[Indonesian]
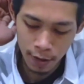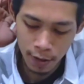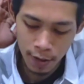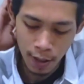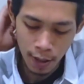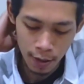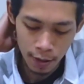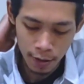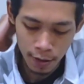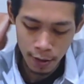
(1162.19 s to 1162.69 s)

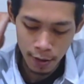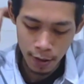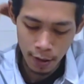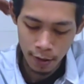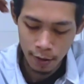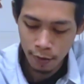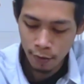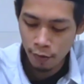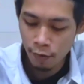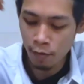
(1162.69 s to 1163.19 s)

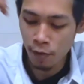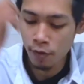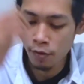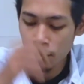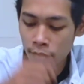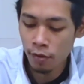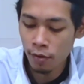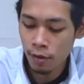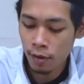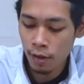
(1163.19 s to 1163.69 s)
keyakinan iku
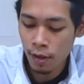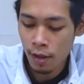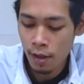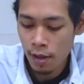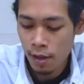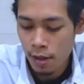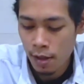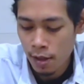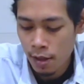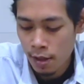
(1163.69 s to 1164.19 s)
maujud
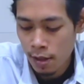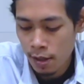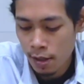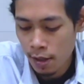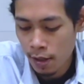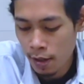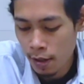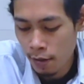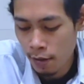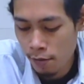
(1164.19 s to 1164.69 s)

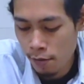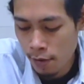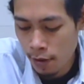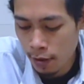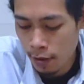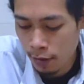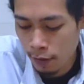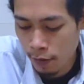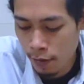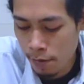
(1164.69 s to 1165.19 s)
lahu
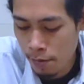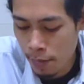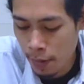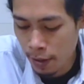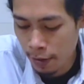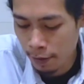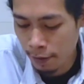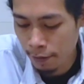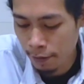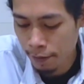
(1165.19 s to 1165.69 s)
kaduwe
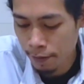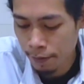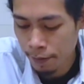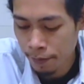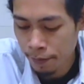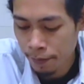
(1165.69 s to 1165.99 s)
man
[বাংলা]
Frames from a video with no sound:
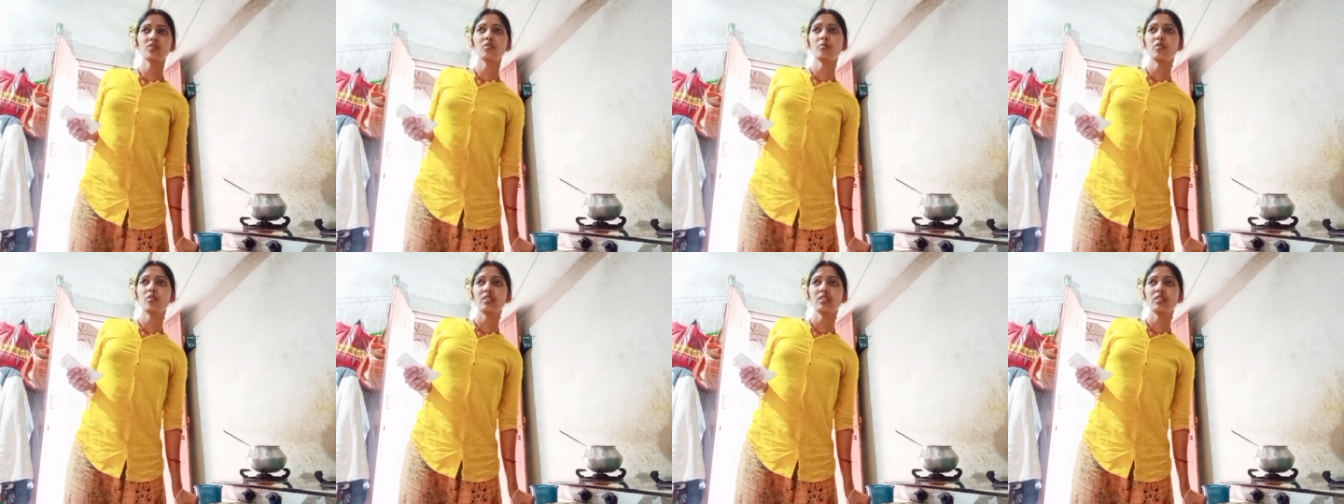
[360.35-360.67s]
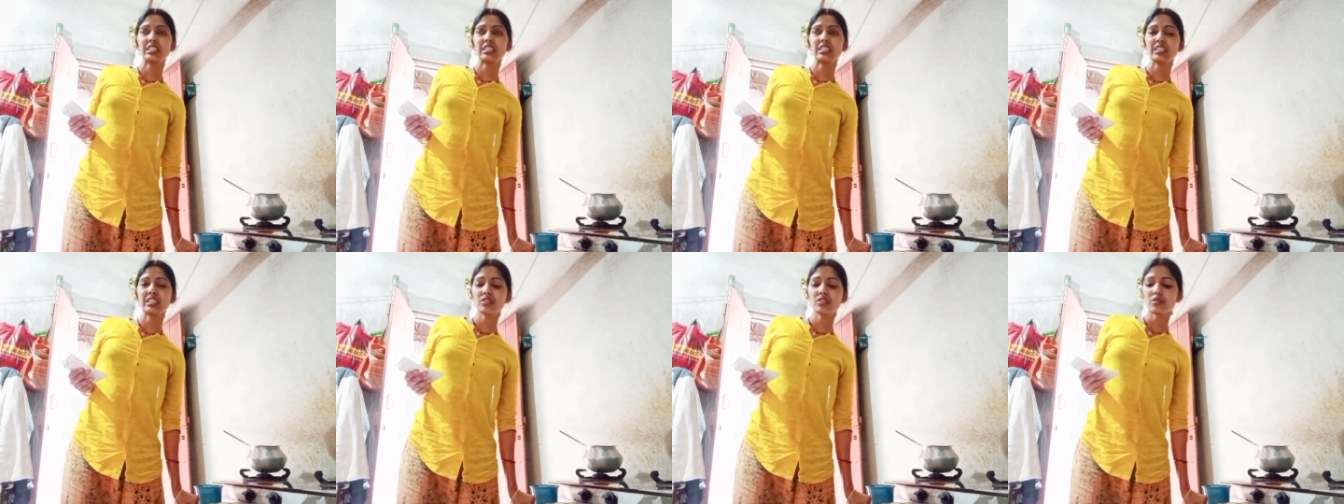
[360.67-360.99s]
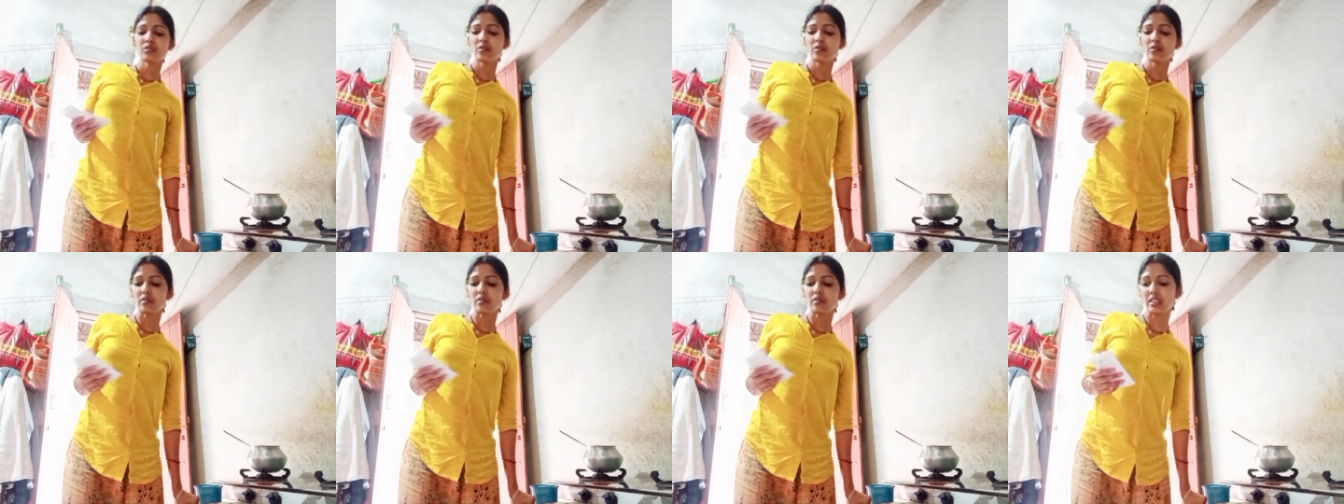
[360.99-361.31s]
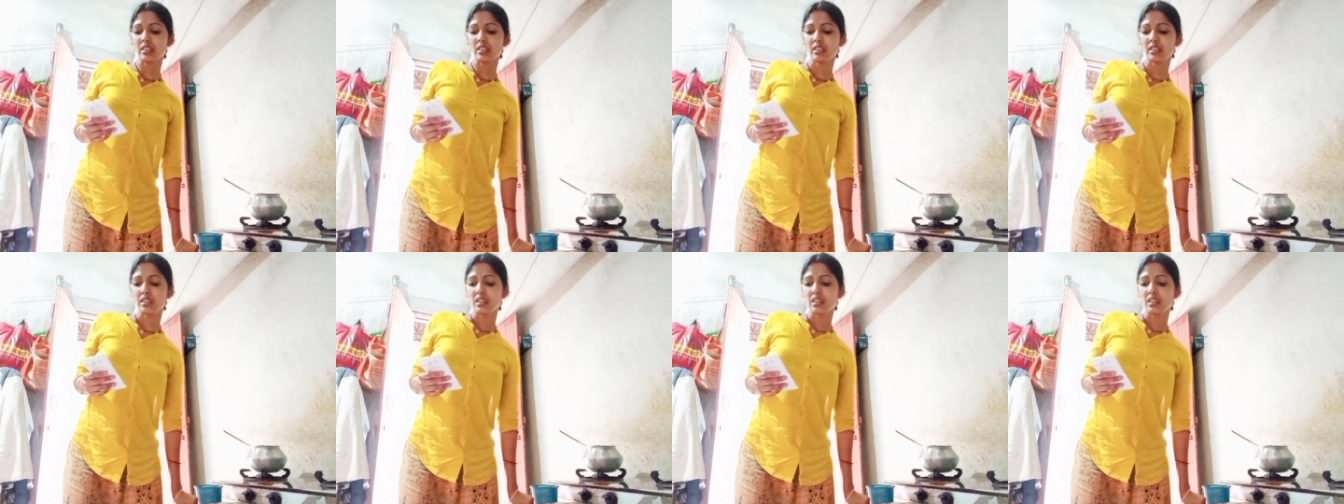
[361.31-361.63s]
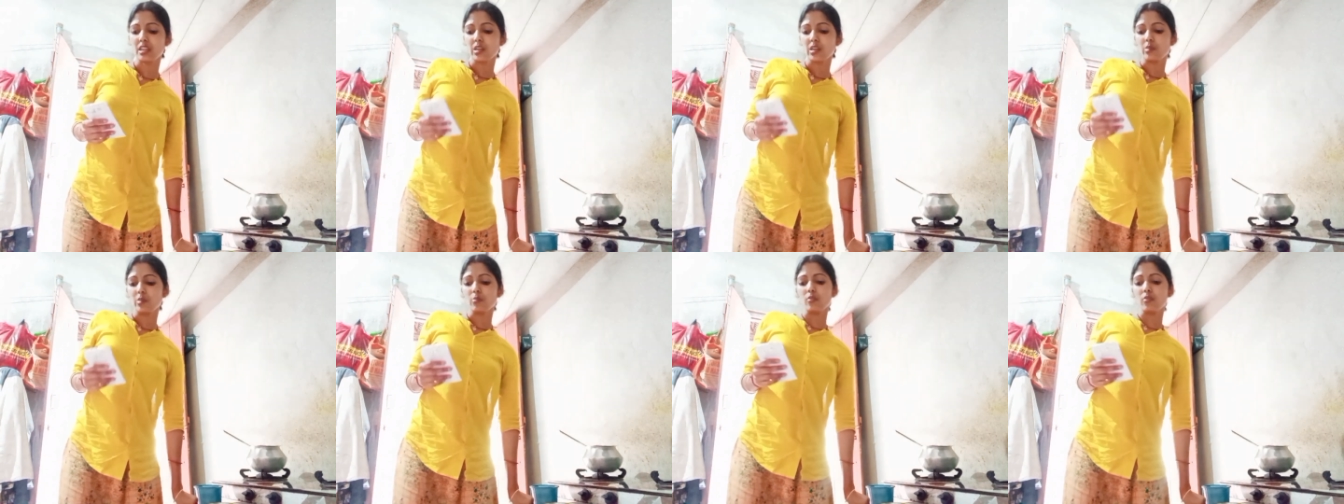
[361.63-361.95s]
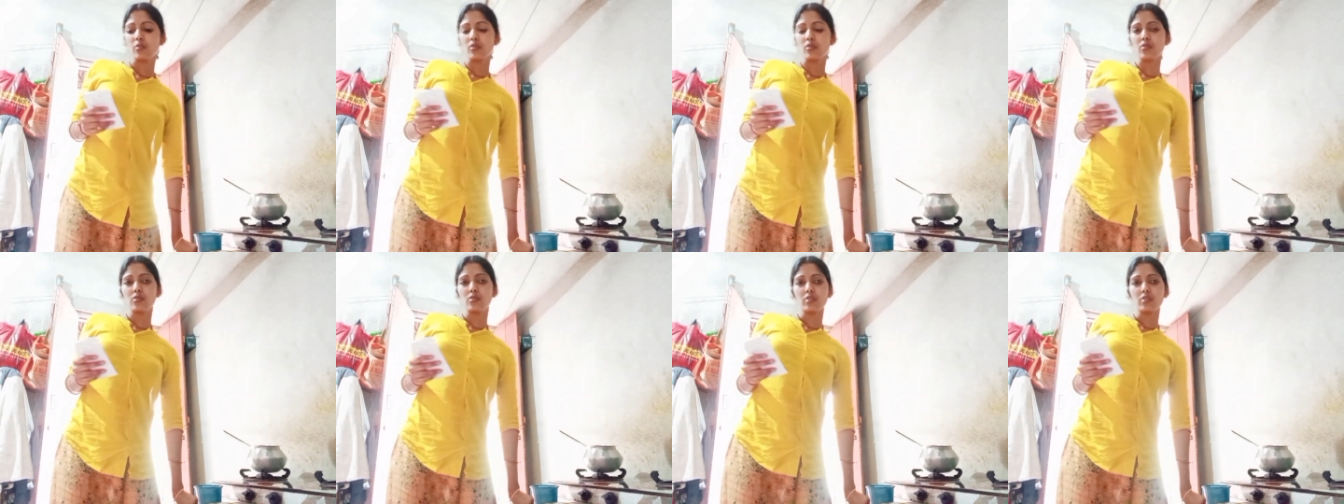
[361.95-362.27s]
বর জিজ্ঞেসও করেনি
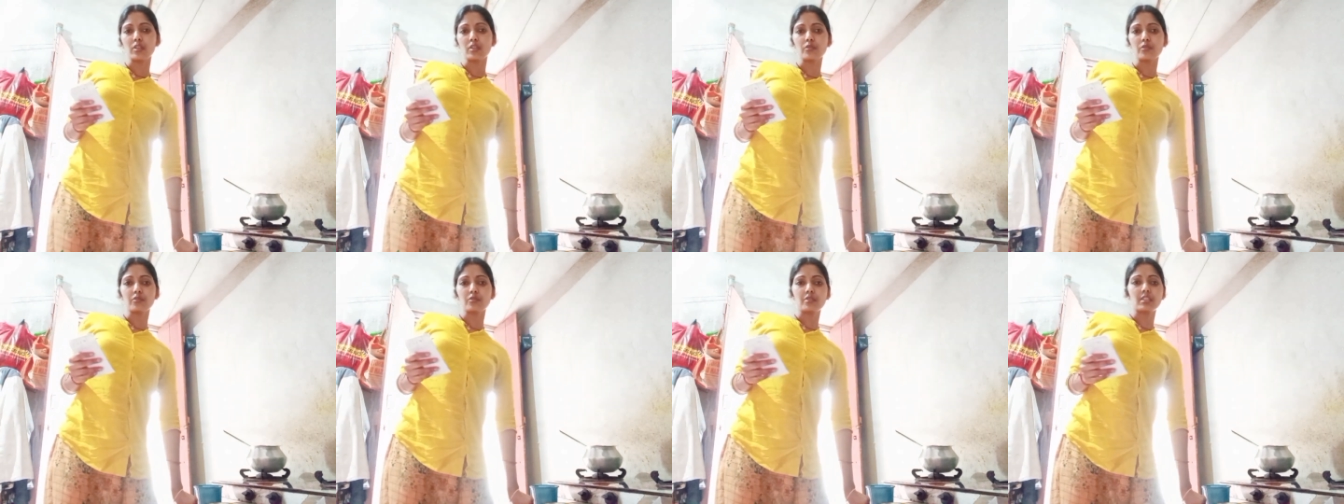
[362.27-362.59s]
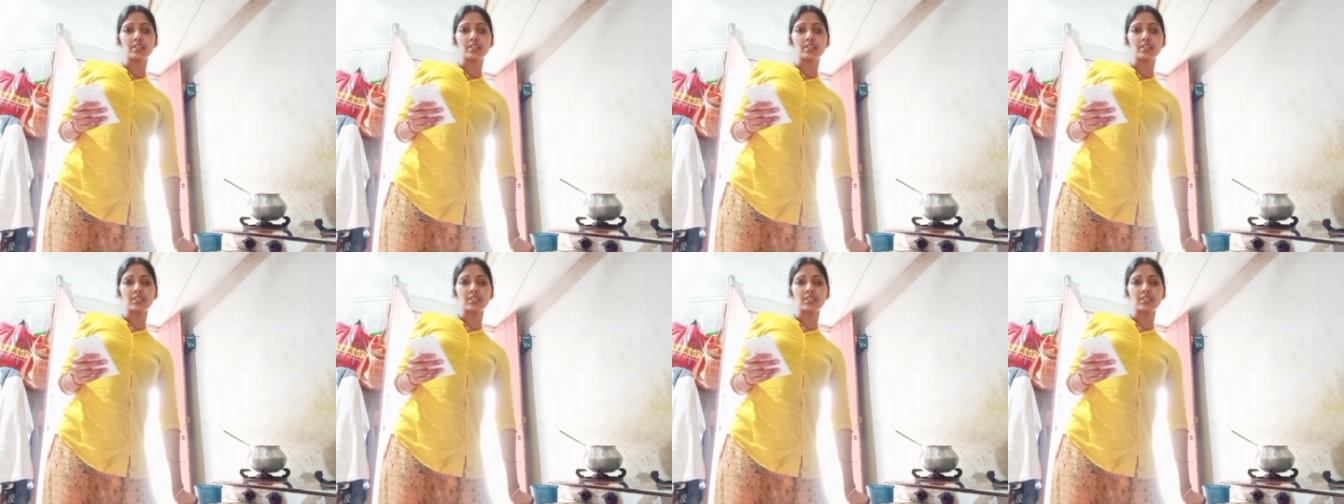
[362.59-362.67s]
বললো একটু ঠিক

============

*DIRECTIONS*
Every record must be set down again exactly; pictures do not belong in the copy.

*EXPECTED ANSWER*
[Indonesian]
(1162.19 s to 1162.69 s)

(1162.69 s to 1163.19 s)

(1163.19 s to 1163.69 s)
keyakinan iku
(1163.69 s to 1164.19 s)
maujud
(1164.19 s to 1164.69 s)

(1164.69 s to 1165.19 s)
lahu
(1165.19 s to 1165.69 s)
kaduwe
(1165.69 s to 1165.99 s)
man
[বাংলা]
Frames from a video with no sound:
[360.35-360.67s]
[360.67-360.99s]
[360.99-361.31s]
[361.31-361.63s]
[361.63-361.95s]
[361.95-362.27s]
বর জিজ্ঞেসও করেনি
[362.27-362.59s]
[362.59-362.67s]
বললো একটু ঠিক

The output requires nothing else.